Science

'Luke Cage' Just Brought CRISPR Tech Into the Marvel Universe

Between Luke Cage’s bulletproof skin and his super strong muscles, it’s always been obvious that Harlem’s hero was subjected to some scientific alteration. Historically, that scientific process had been canonized as the application of Super Soldier Serum, the Marvel universe’s explanation for Captain America and plenty of other mid-life mutant transition. But that’s not true any longer. The new Cage show on Netflix makes it explicit that Dr. Noah Burstein made Carl Lucas into Luke Cage using the very real gene editing technique known as CRISPR and some abalone DNA.

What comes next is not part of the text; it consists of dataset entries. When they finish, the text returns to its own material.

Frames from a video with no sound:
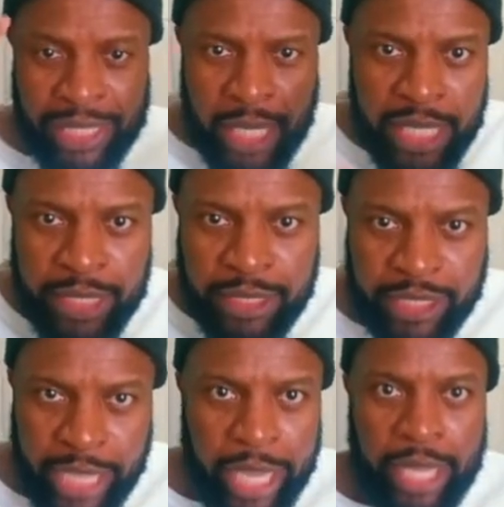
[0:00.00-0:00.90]
to
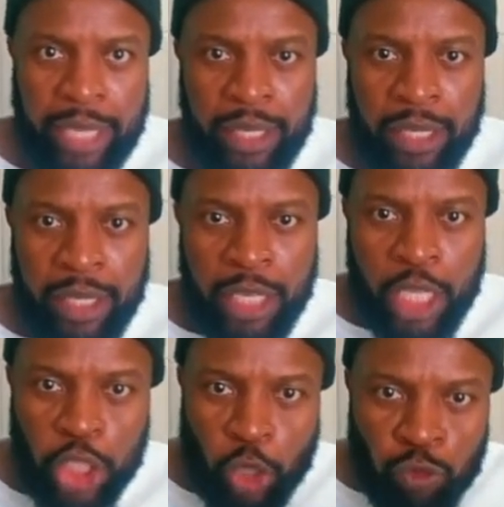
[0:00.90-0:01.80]
understand
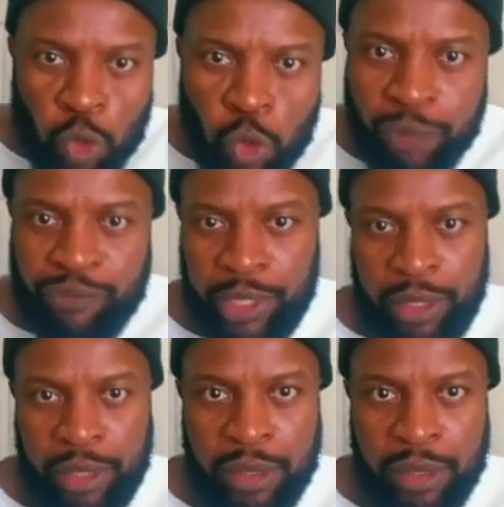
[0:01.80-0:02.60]
the root of it.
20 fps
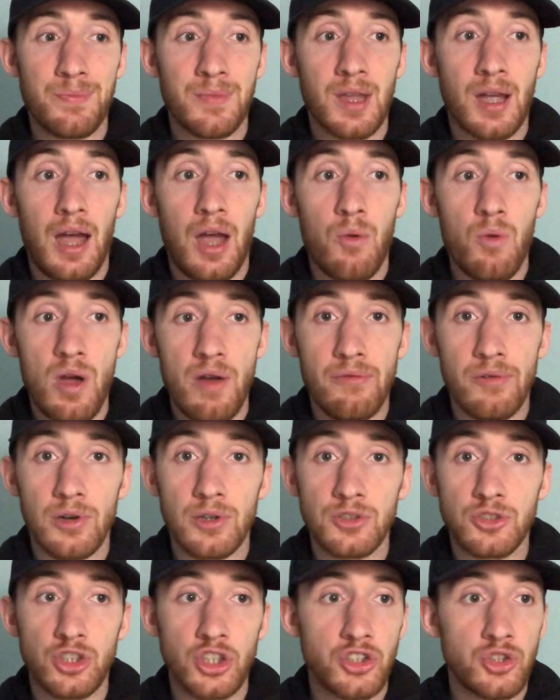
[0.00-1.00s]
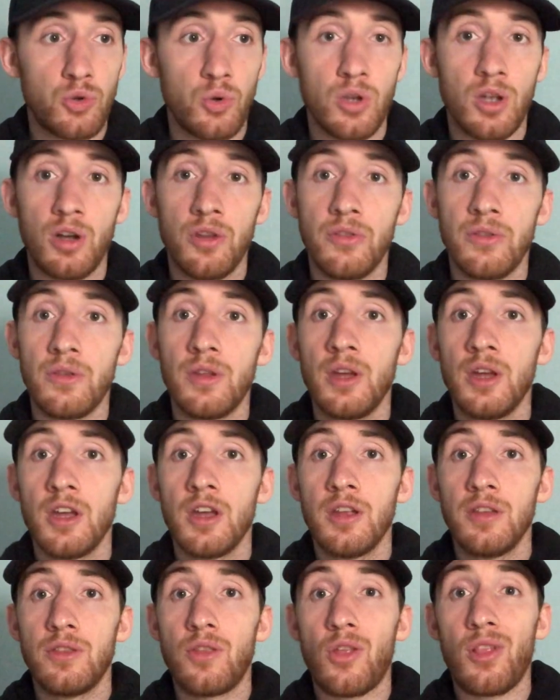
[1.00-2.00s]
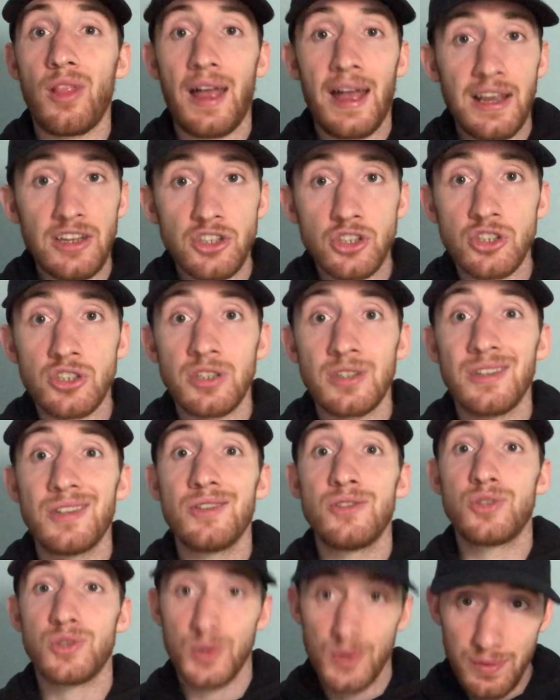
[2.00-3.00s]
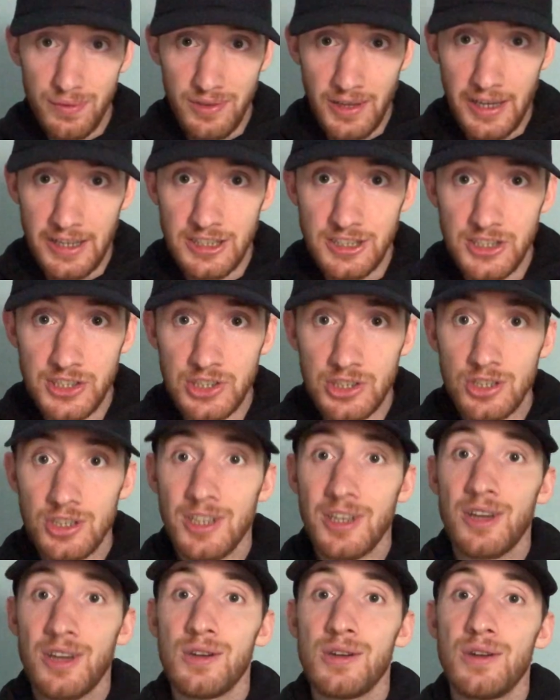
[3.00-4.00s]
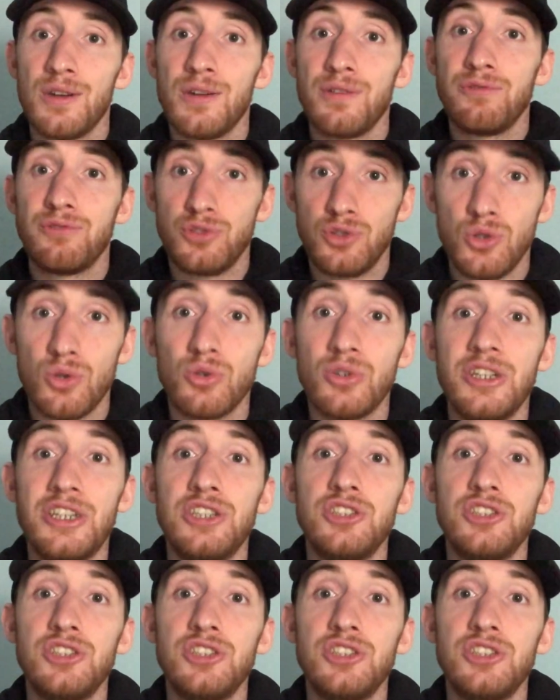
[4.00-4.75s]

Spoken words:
However, just going on the last two fights, Fury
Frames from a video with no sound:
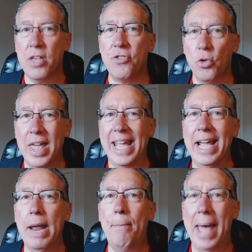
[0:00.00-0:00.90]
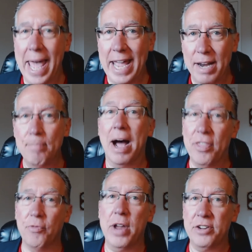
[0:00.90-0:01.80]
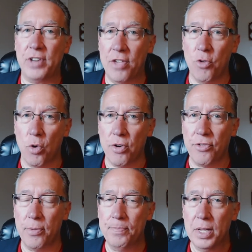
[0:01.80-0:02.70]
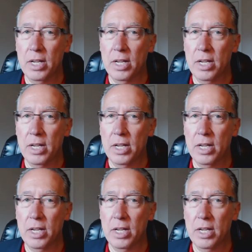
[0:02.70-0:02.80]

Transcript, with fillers: so they can get paid by the franchisors.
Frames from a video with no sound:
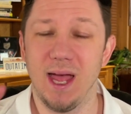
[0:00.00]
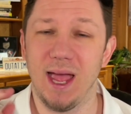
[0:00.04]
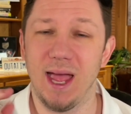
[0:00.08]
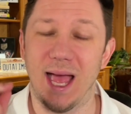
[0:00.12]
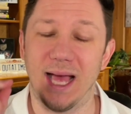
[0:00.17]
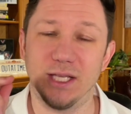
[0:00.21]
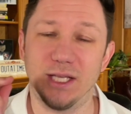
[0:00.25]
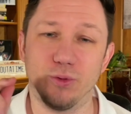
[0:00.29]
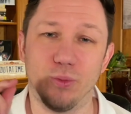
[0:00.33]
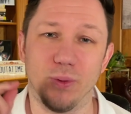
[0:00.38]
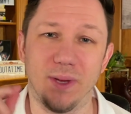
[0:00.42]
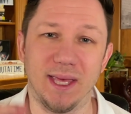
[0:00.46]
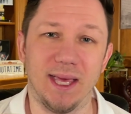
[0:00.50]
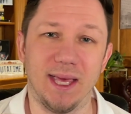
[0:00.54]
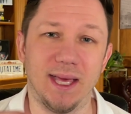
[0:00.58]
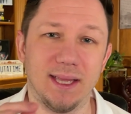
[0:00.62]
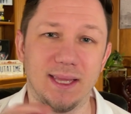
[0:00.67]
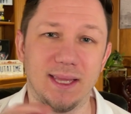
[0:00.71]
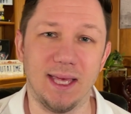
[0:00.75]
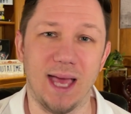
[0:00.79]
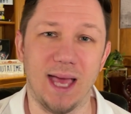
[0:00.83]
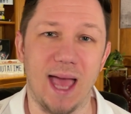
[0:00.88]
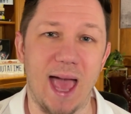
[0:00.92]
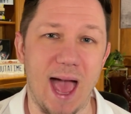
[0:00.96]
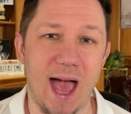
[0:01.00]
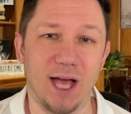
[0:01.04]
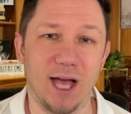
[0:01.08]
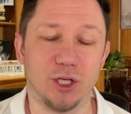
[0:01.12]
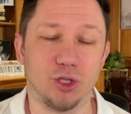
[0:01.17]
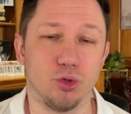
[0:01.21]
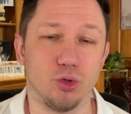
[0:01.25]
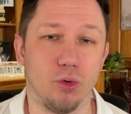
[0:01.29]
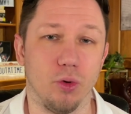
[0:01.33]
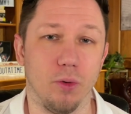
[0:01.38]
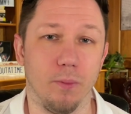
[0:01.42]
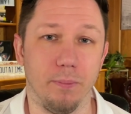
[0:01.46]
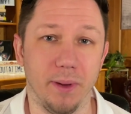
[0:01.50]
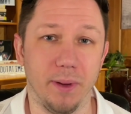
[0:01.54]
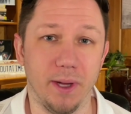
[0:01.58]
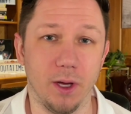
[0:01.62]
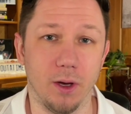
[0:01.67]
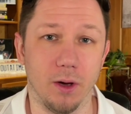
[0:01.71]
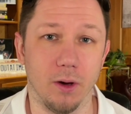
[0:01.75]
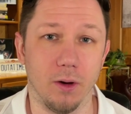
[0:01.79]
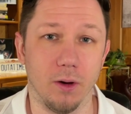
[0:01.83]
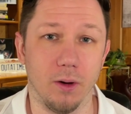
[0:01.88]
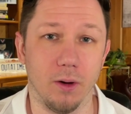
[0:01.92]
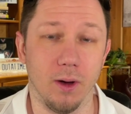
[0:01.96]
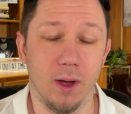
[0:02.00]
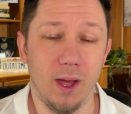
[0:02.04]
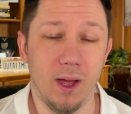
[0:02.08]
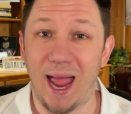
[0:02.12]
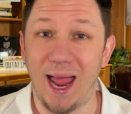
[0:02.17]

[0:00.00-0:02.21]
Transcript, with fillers: as we get the actual bill,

“We used a process called CRISPR to fuse the subject’s DNA with another DNA to gain its attributes,” says Burstein, previously portrayed as the son of Nazi scientists, by way of explaining how Cage’s superhuman abilities arose.

In theory, CRISPR could actually do that: The technique uses short strings of genetic code — Clustered Regularly Interspaced Short Palindromic Repeats, to be precise — to target very specific locations on a string of DNA, which it cuts out with the help of a scissor-like enzyme called CAS9. In the gap, scientists can insert DNA from just about anything. Whether doing so will produce any viable proteins, however, depends on a host of factors, including, of course, species compatibility.

In other words, Burstein’s method makes sense, but it seems doubtful that a superhero could be made from a shellfish. If he was mining the human genome, Burstein would have been better off inserting the genetic mutation from the disease CIPA, which renders humans unable to feel pain. But none of this is too crazy when you consider that the genes that make it possible for spiders to create bulletproof silk proteins have been inserted in goats, which in turn produced milk containing silk that was later spun into a bulletproof fabric.

Yes, Spidergoat is real.

Could Burstein have figured out how to use CRISPR to express these bullet-dodging proteins in Cage’s skin? Maybe — after all, CRISPR’s incredible potential means it could, hypothetically, have been used to create sci-fi characters from Wookies to Tauntauns. If it is possible, however, real-life scientists haven’t figured out how to do it — at least not yet.

Scientists have, however, successfully used CRISPR to create extra-muscular dogs, tiny spotted pigs, and hypoallergenic peanuts — once-impossible feats that are very likely to reward CRISPR’s developer, MIT’s Feng Zhang, Ph.D., with a Nobel Prize this week.